For American self-described folk-rapper Matt Bar, the PresenTense House was supposed to be a brief stopover on his trip to Israel. “I thought I only needed to be put up for two weeks,” he said. “They made some room for me in a corner with a little mat to sleep on. After my time was up, I didn’t want to leave… being a resident was integral to the [PresenTense House] experience and added to my productivity.”

Bar is currently working on a Hebrew school curriculum structured around hip hop, and he plans to write a song for each of the 54 weekly Torah readings. Before the program began, he had written three songs. By its conclusion he had not only written seven or eight more, but also found two collaborators (including Hasidic M.C. Y-Love, a sporadic guest at the House) and a producer (PresenTense participant Ori Salzburg, who runs the music label Doogree Records).

Another participant, Eli Winkelman, was already working on a project in Israel, and the PresenTense House happened to fit into her plans. The founder and director of Challah for Hunger, a national group of college students who bake and sell challah to raise money for relief organizations in Sudan, Winkelman developed her newest project to be more Israel specific: She arranged civilian escorts for Sudanese refugees in Israel who were barred from leaving refugee camps alone because of concerns of terrorism. Winkelman recruited volunteers and set up a network so that refugees could go to work, shop and simply have a change of scenery.

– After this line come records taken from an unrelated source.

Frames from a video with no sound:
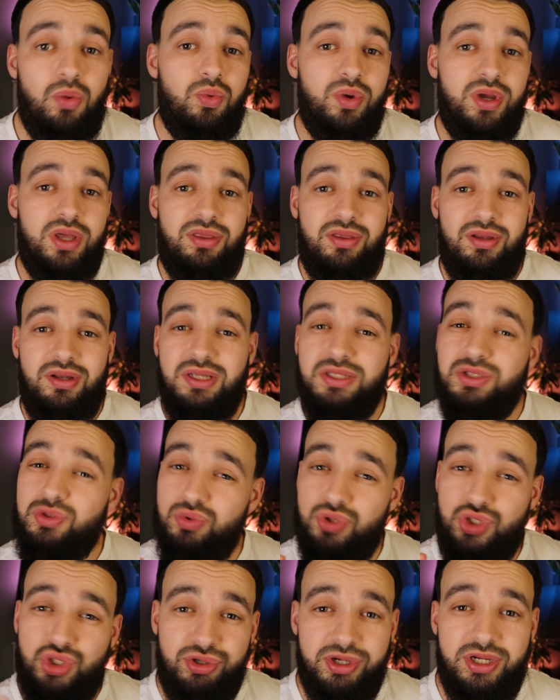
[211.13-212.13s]
with
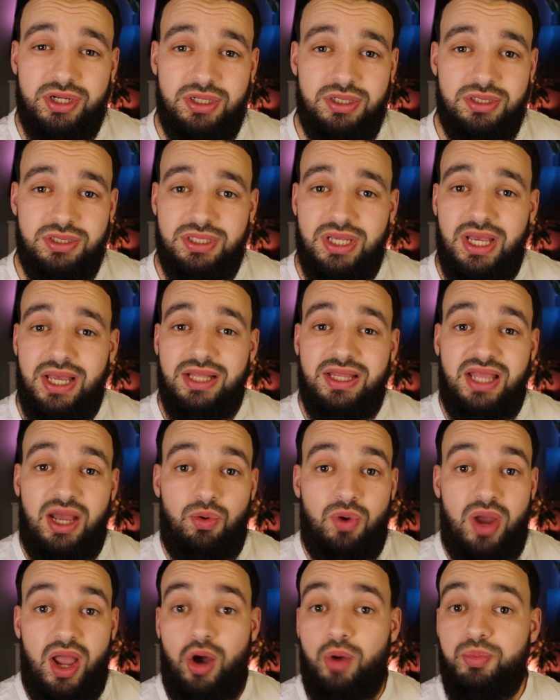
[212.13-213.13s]
little triggers that
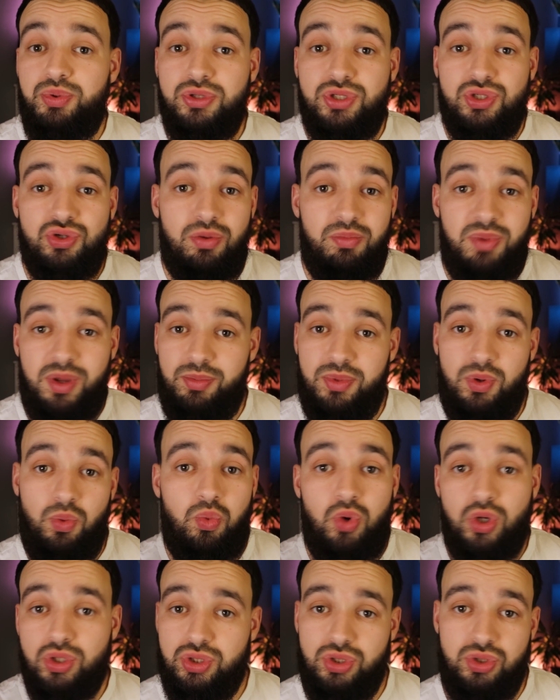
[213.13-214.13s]
will help you to remember
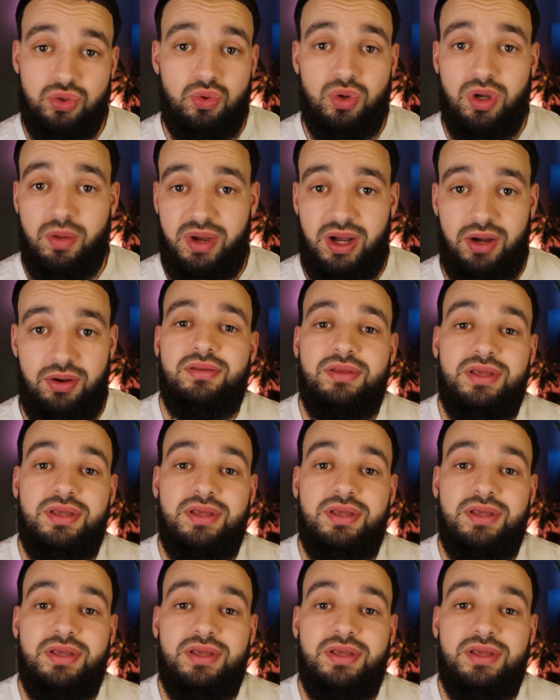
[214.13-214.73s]
what to talk about.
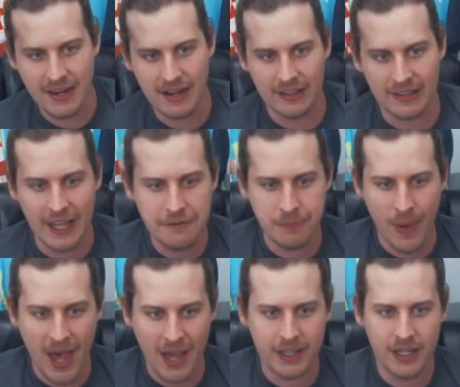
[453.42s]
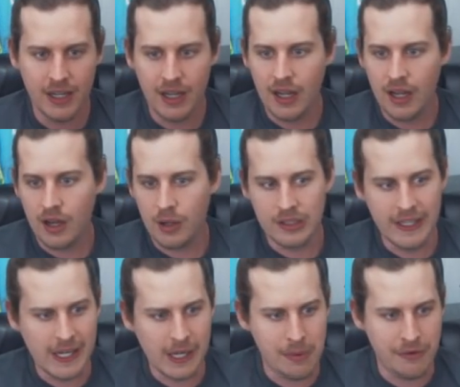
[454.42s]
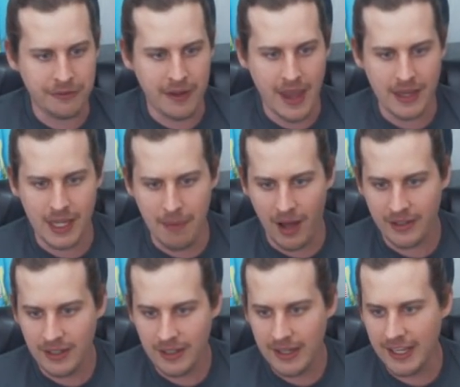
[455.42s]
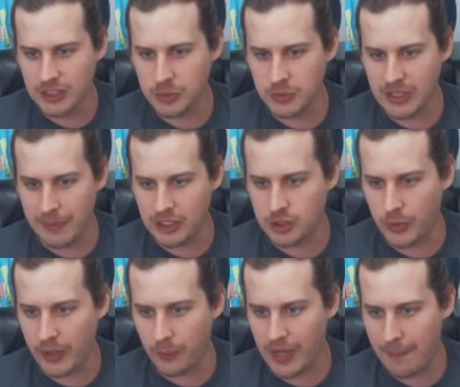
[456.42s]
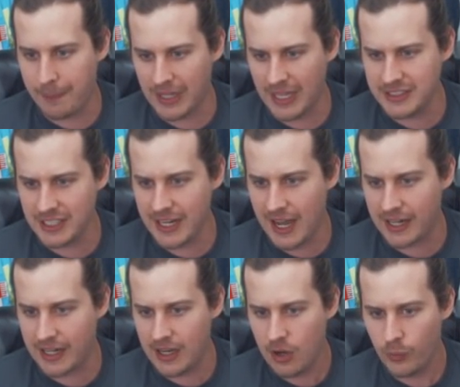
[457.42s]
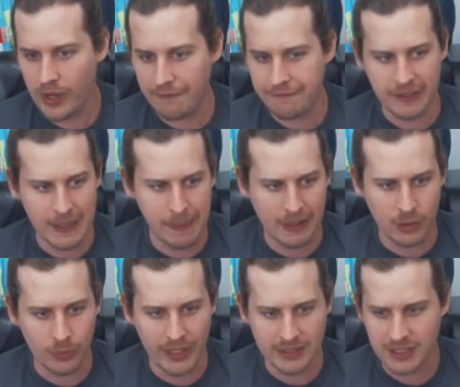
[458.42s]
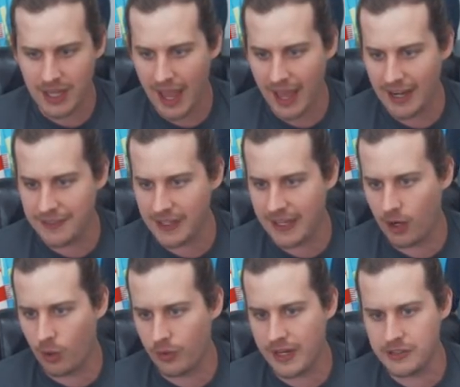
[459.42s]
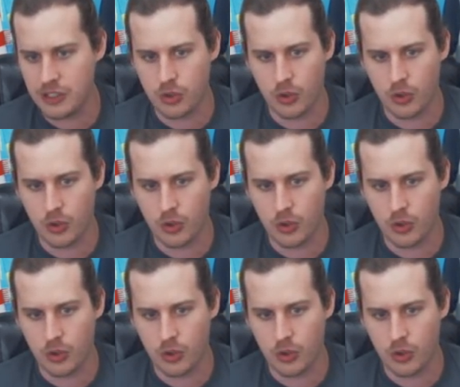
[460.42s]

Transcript: then left back, Liga BBVA, come on, hit us with something sweet. We got Balenziaga, we got Filipe Luis, and I think here, easy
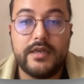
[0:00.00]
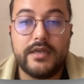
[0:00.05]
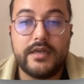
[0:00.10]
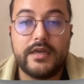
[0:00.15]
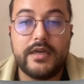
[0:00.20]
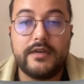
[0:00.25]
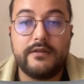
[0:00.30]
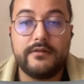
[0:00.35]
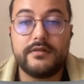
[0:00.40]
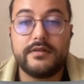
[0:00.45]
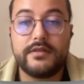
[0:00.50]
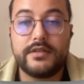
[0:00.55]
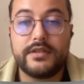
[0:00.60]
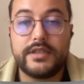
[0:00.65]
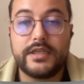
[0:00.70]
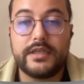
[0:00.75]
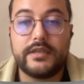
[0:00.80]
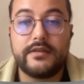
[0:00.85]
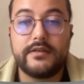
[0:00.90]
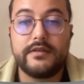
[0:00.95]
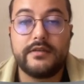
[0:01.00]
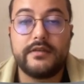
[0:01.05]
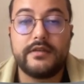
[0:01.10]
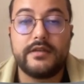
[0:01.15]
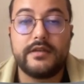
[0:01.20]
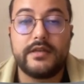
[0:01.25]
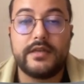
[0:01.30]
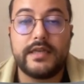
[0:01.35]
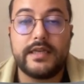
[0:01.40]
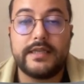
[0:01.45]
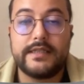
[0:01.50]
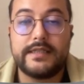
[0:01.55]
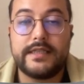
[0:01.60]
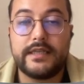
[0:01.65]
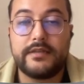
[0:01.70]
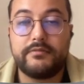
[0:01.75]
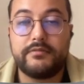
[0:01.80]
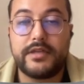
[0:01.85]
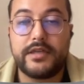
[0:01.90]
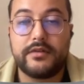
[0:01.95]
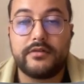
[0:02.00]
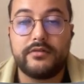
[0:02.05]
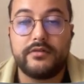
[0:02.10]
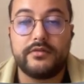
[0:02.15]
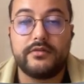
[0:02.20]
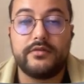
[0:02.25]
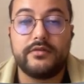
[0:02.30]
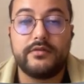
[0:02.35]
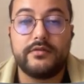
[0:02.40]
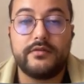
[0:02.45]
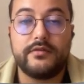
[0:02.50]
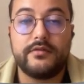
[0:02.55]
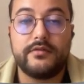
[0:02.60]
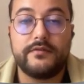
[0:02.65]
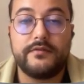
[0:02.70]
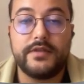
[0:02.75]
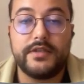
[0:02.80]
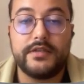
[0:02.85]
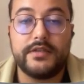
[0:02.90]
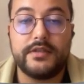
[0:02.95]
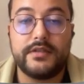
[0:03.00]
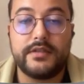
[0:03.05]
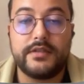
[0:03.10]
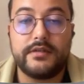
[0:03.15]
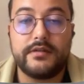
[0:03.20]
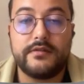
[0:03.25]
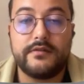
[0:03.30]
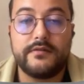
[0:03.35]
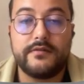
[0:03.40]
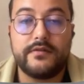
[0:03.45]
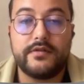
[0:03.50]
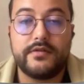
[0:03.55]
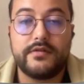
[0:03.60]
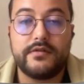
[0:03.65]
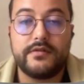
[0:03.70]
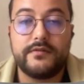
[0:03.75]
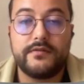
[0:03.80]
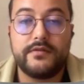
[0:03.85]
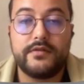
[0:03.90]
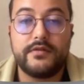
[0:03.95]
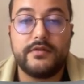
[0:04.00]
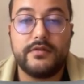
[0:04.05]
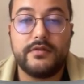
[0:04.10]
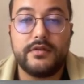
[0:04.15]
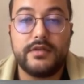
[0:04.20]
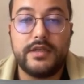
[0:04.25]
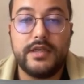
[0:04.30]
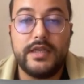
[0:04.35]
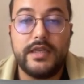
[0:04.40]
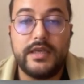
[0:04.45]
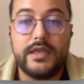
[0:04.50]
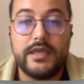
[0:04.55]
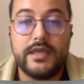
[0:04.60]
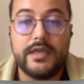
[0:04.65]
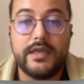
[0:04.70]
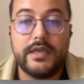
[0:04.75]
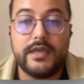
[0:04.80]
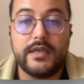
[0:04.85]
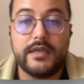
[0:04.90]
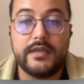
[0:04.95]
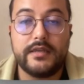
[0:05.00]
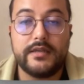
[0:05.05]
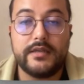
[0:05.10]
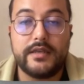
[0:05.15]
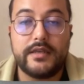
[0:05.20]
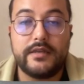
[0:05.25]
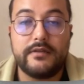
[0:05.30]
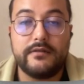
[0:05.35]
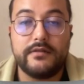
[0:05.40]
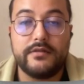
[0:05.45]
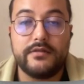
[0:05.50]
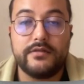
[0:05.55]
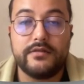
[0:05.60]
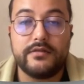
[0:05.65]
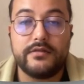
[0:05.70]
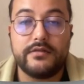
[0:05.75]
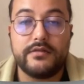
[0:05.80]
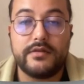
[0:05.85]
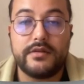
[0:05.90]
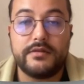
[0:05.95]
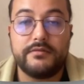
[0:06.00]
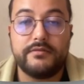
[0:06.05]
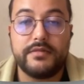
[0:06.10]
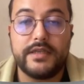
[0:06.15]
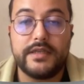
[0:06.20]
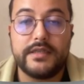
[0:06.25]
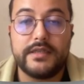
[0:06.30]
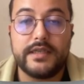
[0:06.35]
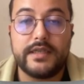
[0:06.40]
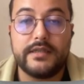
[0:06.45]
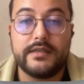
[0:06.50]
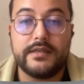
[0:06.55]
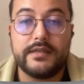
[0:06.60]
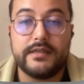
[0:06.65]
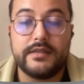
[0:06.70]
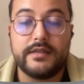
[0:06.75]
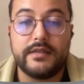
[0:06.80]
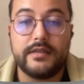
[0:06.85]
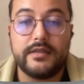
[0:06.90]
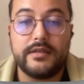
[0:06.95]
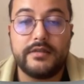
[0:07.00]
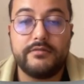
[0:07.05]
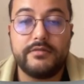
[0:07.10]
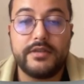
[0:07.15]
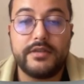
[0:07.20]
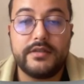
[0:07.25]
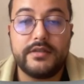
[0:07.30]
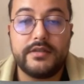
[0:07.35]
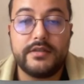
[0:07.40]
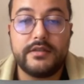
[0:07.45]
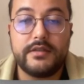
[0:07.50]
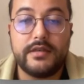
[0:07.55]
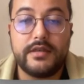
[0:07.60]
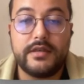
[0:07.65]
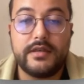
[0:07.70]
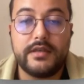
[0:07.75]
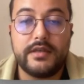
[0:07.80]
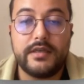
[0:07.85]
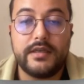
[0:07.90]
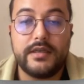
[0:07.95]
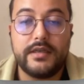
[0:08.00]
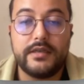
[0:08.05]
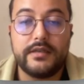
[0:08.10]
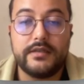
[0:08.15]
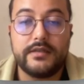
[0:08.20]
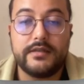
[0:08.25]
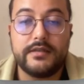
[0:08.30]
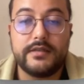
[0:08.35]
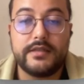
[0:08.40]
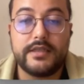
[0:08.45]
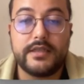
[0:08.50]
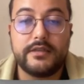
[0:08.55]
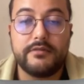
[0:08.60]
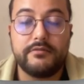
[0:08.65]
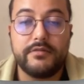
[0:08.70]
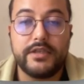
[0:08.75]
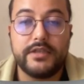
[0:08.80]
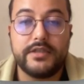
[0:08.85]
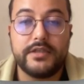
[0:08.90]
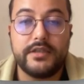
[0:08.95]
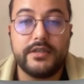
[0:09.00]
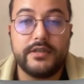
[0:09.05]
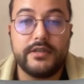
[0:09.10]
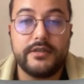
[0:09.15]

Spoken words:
I'll check exact barcode feature first of all, and I will choose replace existing image and start matching.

The physical living structure at the PresenTense House was orchestrated to invite collaboration. One room adjacent to the living room was filled with everyone’s computers, set up like a press room; it even had a makeshift recording studio in a corner.

The six-week program concluded July 31 with a graduation ceremony in which each participant gave a presentation on the future of his or her program. Bar is gearing up to record his album. Jason Lustig, another participant and a senior at Brandeis University this year, is getting ready to take his networking Web site, MavenHaven.com (a kind of business-oriented, Jewish Facebook), live.

And Beery and Horowitz? They’re already planning next year’s house, discussing location, candidates and expansion. “We’re envisioning a network of houses spread across the world with a spiritual and creative center in Jerusalem,” Beery said. For next year, however, he is certain that there will be another installment of the PresenTense House for Creative Zionism — which is one good reason to feel hopeful about the state of the State.

Matthue Roth is the author of “Never Mind the Goldbergs”(Scholastic/PUSH, 2005), a novel that follows a TV sitcom about an Orthodox family, and the memoir “Yom Kippur a Go-Go” (Cleis Press, 2005).